Gazettescope

L'entreprise est aussi politique...

Les élections européennes auront lieu en France le dimanche 9 juin. À l’issue du scrutin, 81 députés seront élus. Dans notre pays qui oscille entre crise de confiance, perte de repères et défiance grandissante envers les organes démocratiques, l’entreprise a un rôle structurant à jouer dans les débats sociétaux, en tant que communauté humaine, force d'action et de propositions. Cela commence à l’échelon local. Par exemple en Moselle où les groupements d’entreprises rencontrent et dialoguent avec les élus. D’élémentaires cohabitation et coopération territoriales, il faut sans doute aller plus loin.

Ces dernières années, de plus en plus d’acteurs attendent de l’entreprise qu’elle dépasse la seule rentabilité et s’implique dans les débats de la société, qu’elle présente un caractère plus engagé et plus citoyen. Cela concerne de nombreux sujets, comme l’inclusion, l’égalité hommes-femmes, l'emploi des jeunes et des seniors, l’environnement… Un nombre croissant d'entreprises assume désormais cette position d’acteur de la société, s’échappant d’une position neutre et passive. On le lit tous les jours dans les enquêtes sur le sujet : de plus de en plus de citoyens doutent des institutions, du pacte qui nous unit. Une crise de confiance sociétale, une perte de repères, un effritement du contrat social au fil des crises que nous vivons collectivement. Refaire société et refaire nation : vital.

L'information est différente de la communication

Avec le développement de la fonction RSE, l’accélération post-Covid-19 de nouvelles aspirations quant au travail, la quête de sens, le statut d’entreprise à mission, l’entreprise se retrouve au cœur de l’espace public et doit prendre des positions sur des questions éthiques et sociales, sur les débats politiques, autant au niveau national qu’international. Prendre position tout en maîtrisant les risques : un défi.

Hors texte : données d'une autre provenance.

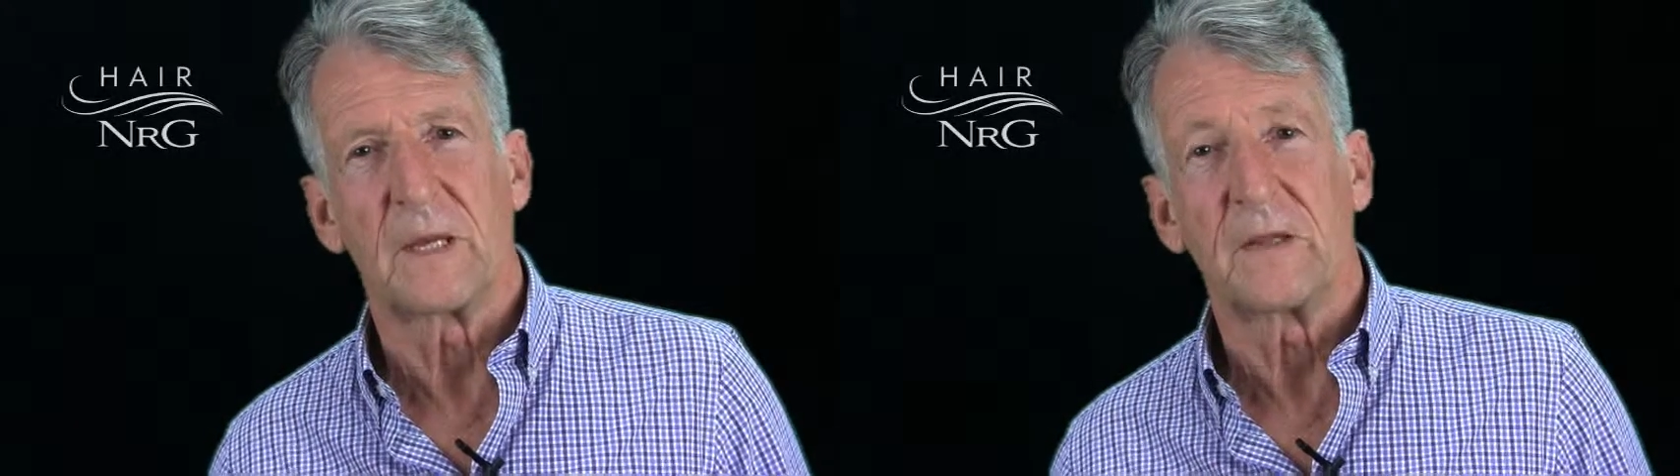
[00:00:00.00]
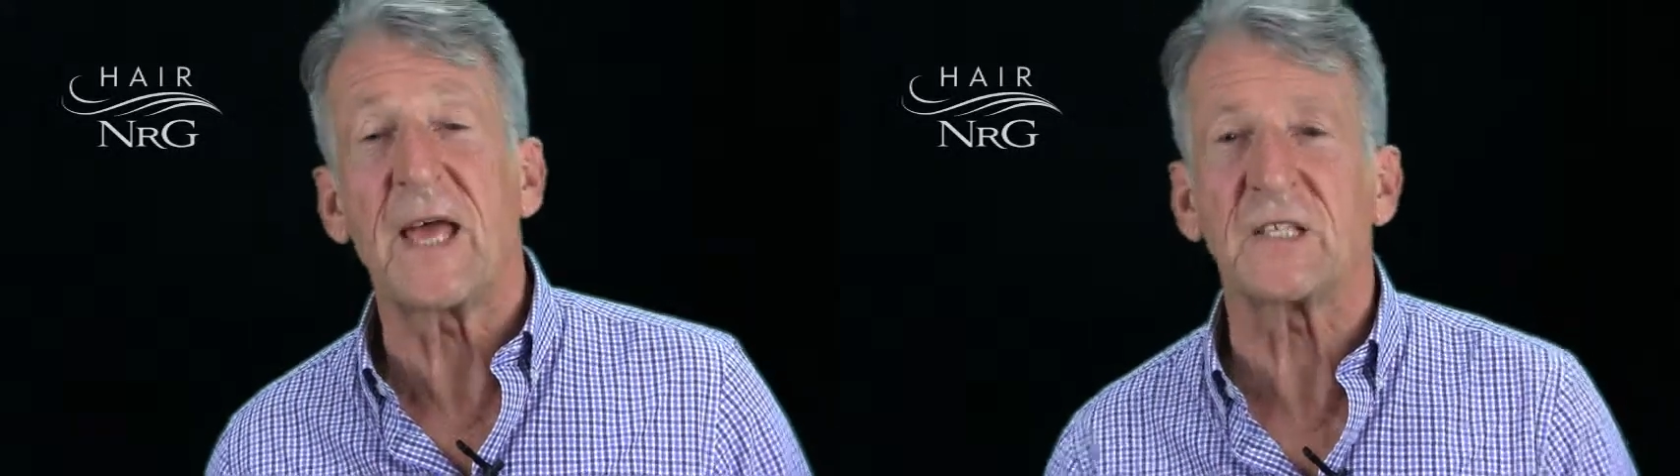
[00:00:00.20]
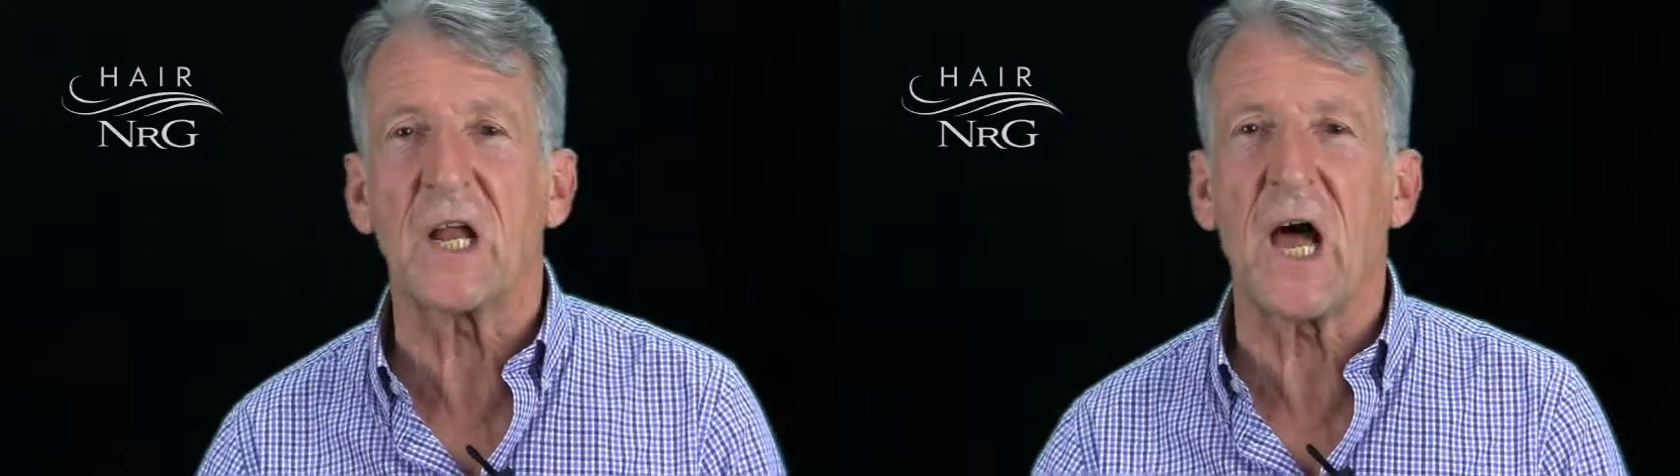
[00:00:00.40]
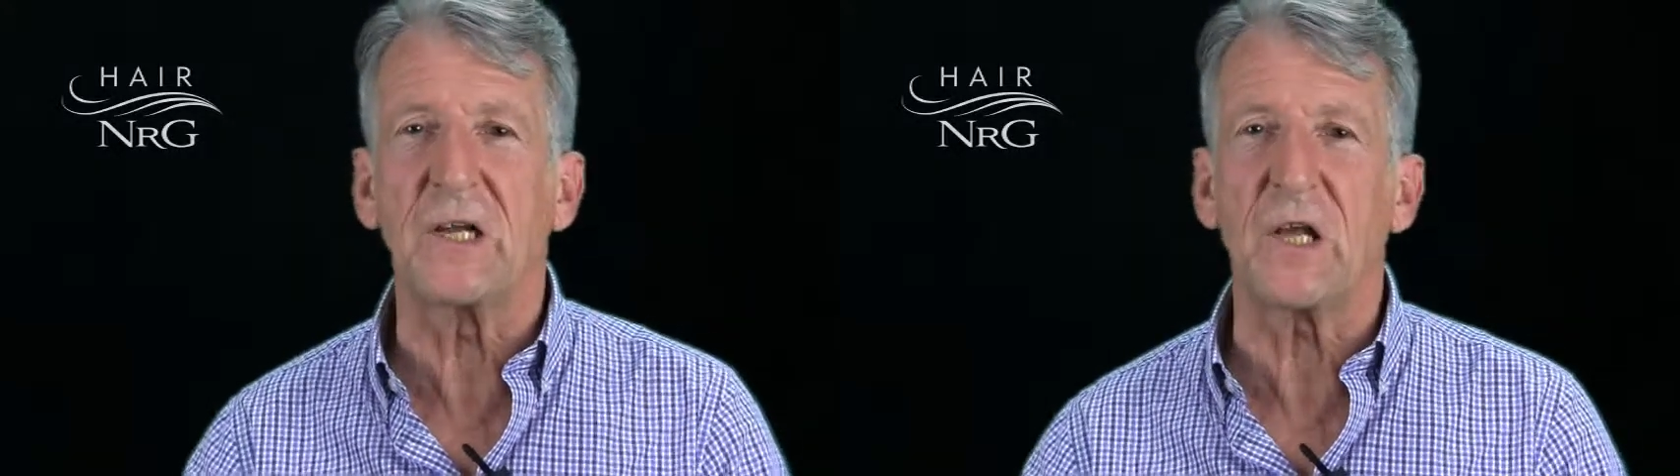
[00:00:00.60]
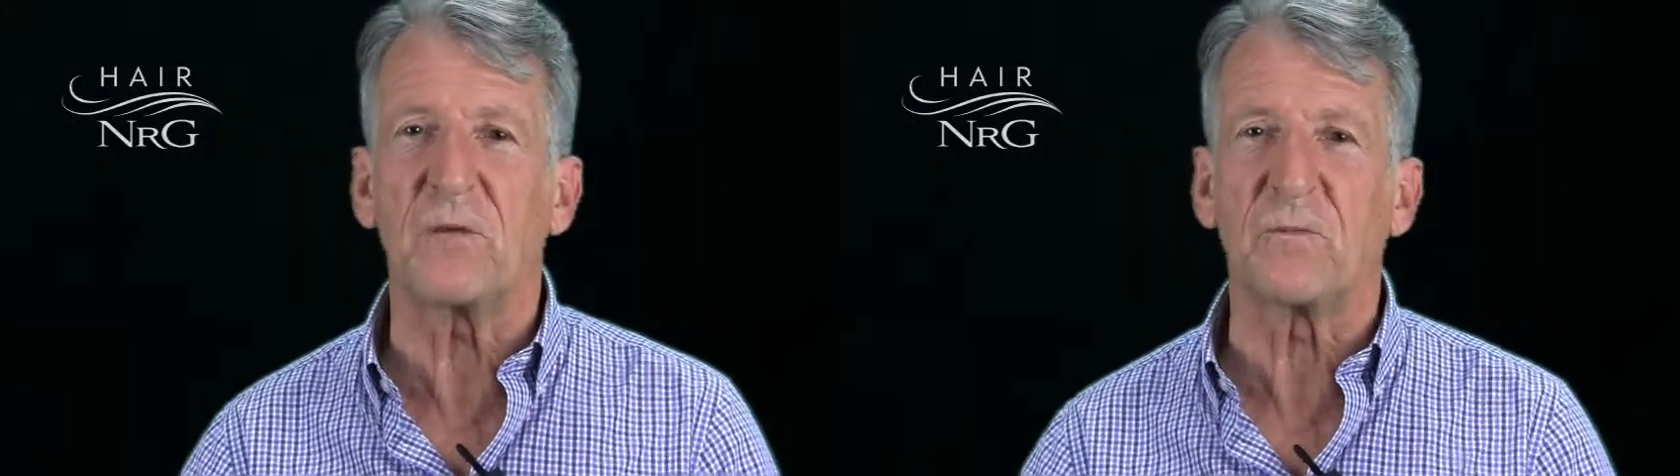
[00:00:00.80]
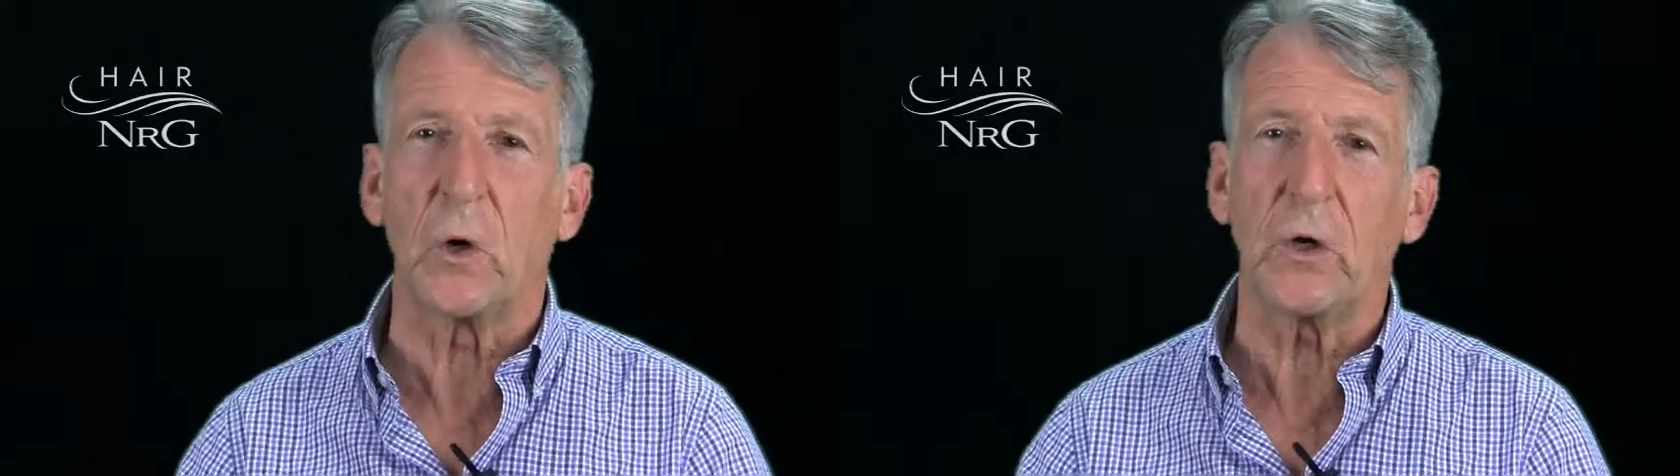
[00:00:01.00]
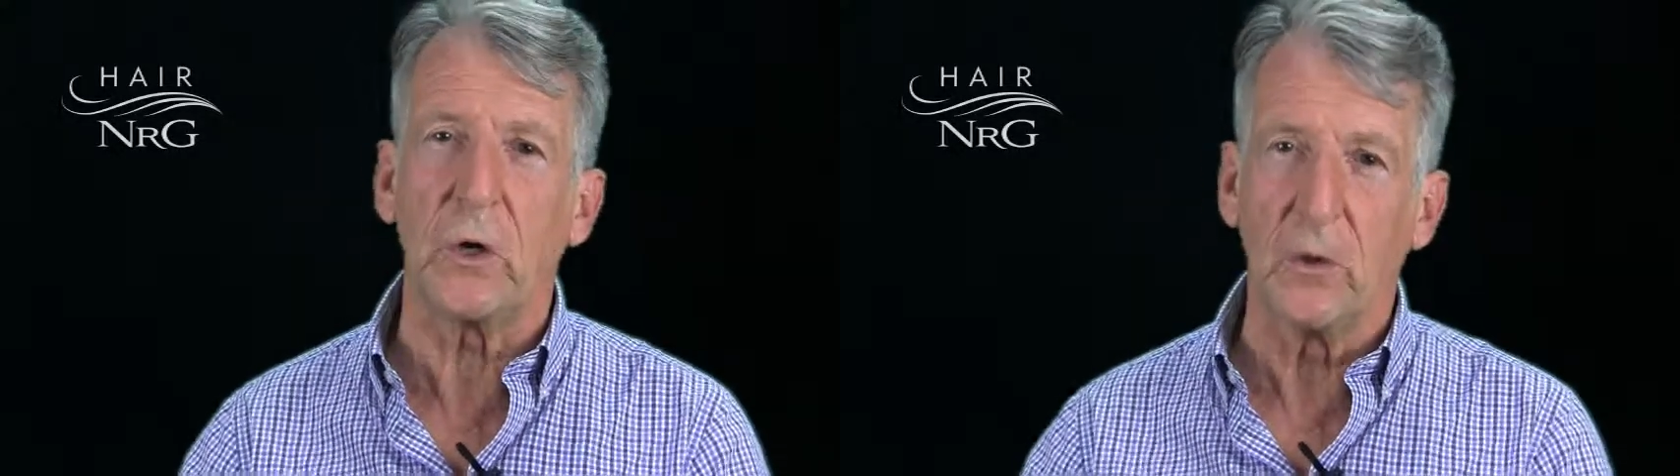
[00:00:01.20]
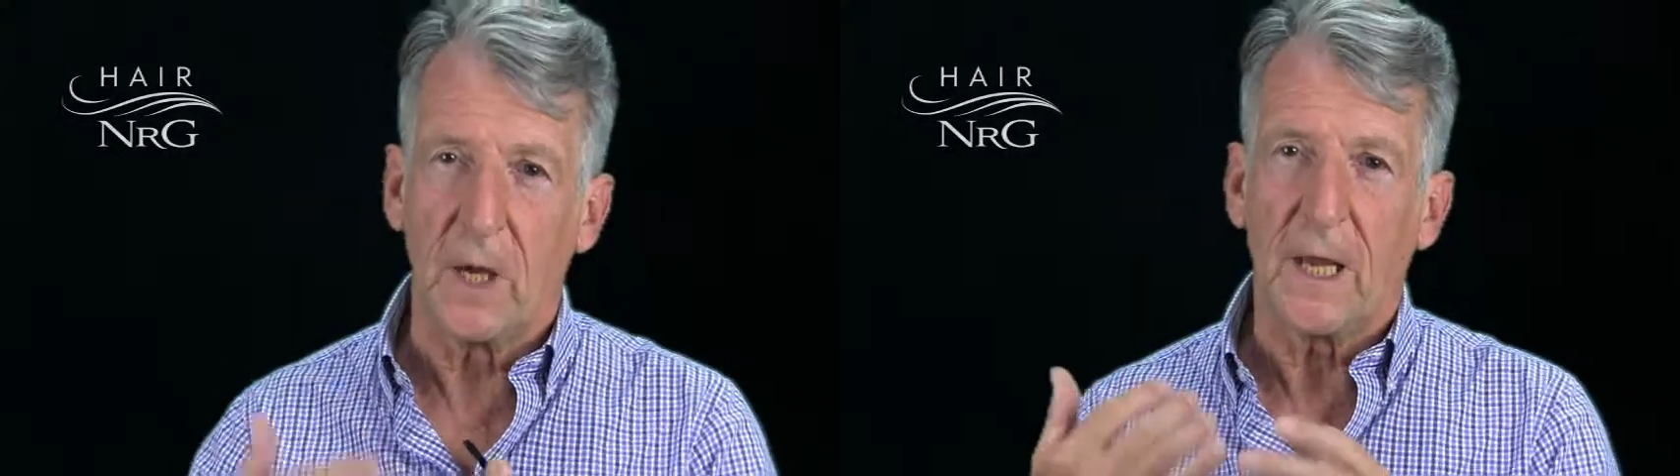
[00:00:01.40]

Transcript: There's an idea for you.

Dans une société fracturée, bouleversée par la montée des populismes, le débat public est forcément affaibli : brouillage entre la vraie information et la fake news, entre information et communication, entre ce qui est média véritable et pseudo média, omnipotence des réseaux sociaux. Pourtant, dans une démocratie, une presse saine, pluraliste, de qualité, est fondamentale, car avant d’exprimer un avis, une idée, il est essentiel de bien saisir l’enjeu, de comprendre le réel.

L'entreprise doit affirmer ses valeurs et des axes clairs

Malheureusement, actuellement, le débat public s’est éloigné de ce réel, la société semble ne le concevoir que dans la confrontation des idées, des opinions, en se focalisant uniquement sur le sensationnel et les aspects les plus négatifs. Tout au presque devient clivant et source de conflits, d'affrontements, pas seulement verbaux. Difficile alors pour la parole posée et sensée de se faire une place dans un débat public peu ouvert. Et la parole du chef d’entreprise dans tout ce brouhaha ? Elle est trop souvent détournée, rendue inaudible. C’est en s’appuyant sur un positionnement clair, sur ses valeurs assumées, que l’entreprise sera en mesure de prendre part à ce débat public de manière efficace et moins périlleuse. Cela veut dire pour elle faire preuve de transparence, parvenir à expliquer des axes clairs sur l’économie, les enjeux écologiques et sociaux. En somme, apprendre à voir large, à se projeter, à éviter les poncifs, à se poser les bonnes questions, à exposer ses solutions, à impliquer dans ses rouages ses salariés mais aussi les citoyens quand elle prend des décisions.

La ligne de crête ténue entre débat et influence

L’entreprise, face aux politiques, doit s’ouvrir sur de multiples sujets et prendre la parole, tout en restant à sa place. Il ne s’agit pas d’orienter la démocratie mais plutôt de la défendre. L’État édicte des règles, construit des normes. L’entreprise doit ici accompagner le changement et peut aussi avancer là où l’État ne va pas assez vite, tant qu’elle demeure ancrée sur ses valeurs démocratiques. En France, elle se situe dans un paysage où le vote n’est pas obligatoire et où les taux d’abstention grimpent à chaque scrutin. La donne est différente dans une vingtaine de pays dans le monde ayant des lois rendant le vote obligatoire (dans le plupart de ceux d’Amérique latine en Australie, en Belgique, en Egypte, au Luxembourg…). En France, l’entreprise a forcément quelque chose à dire sur des enjeux électoraux qui la concerne directement, elle et ses collaborateurs. Le futur scrutin européen l’appelle donc à s’exprimer. Ce ne serait pas un luxe par les temps présents. Nous dirions pour élever le niveau et placer le curseur à la hauteur de l’enjeu. Le temps est à l'urgence quant à cette exigence de qualité démocratique, pour éviter que celle-ci continue à se déliter.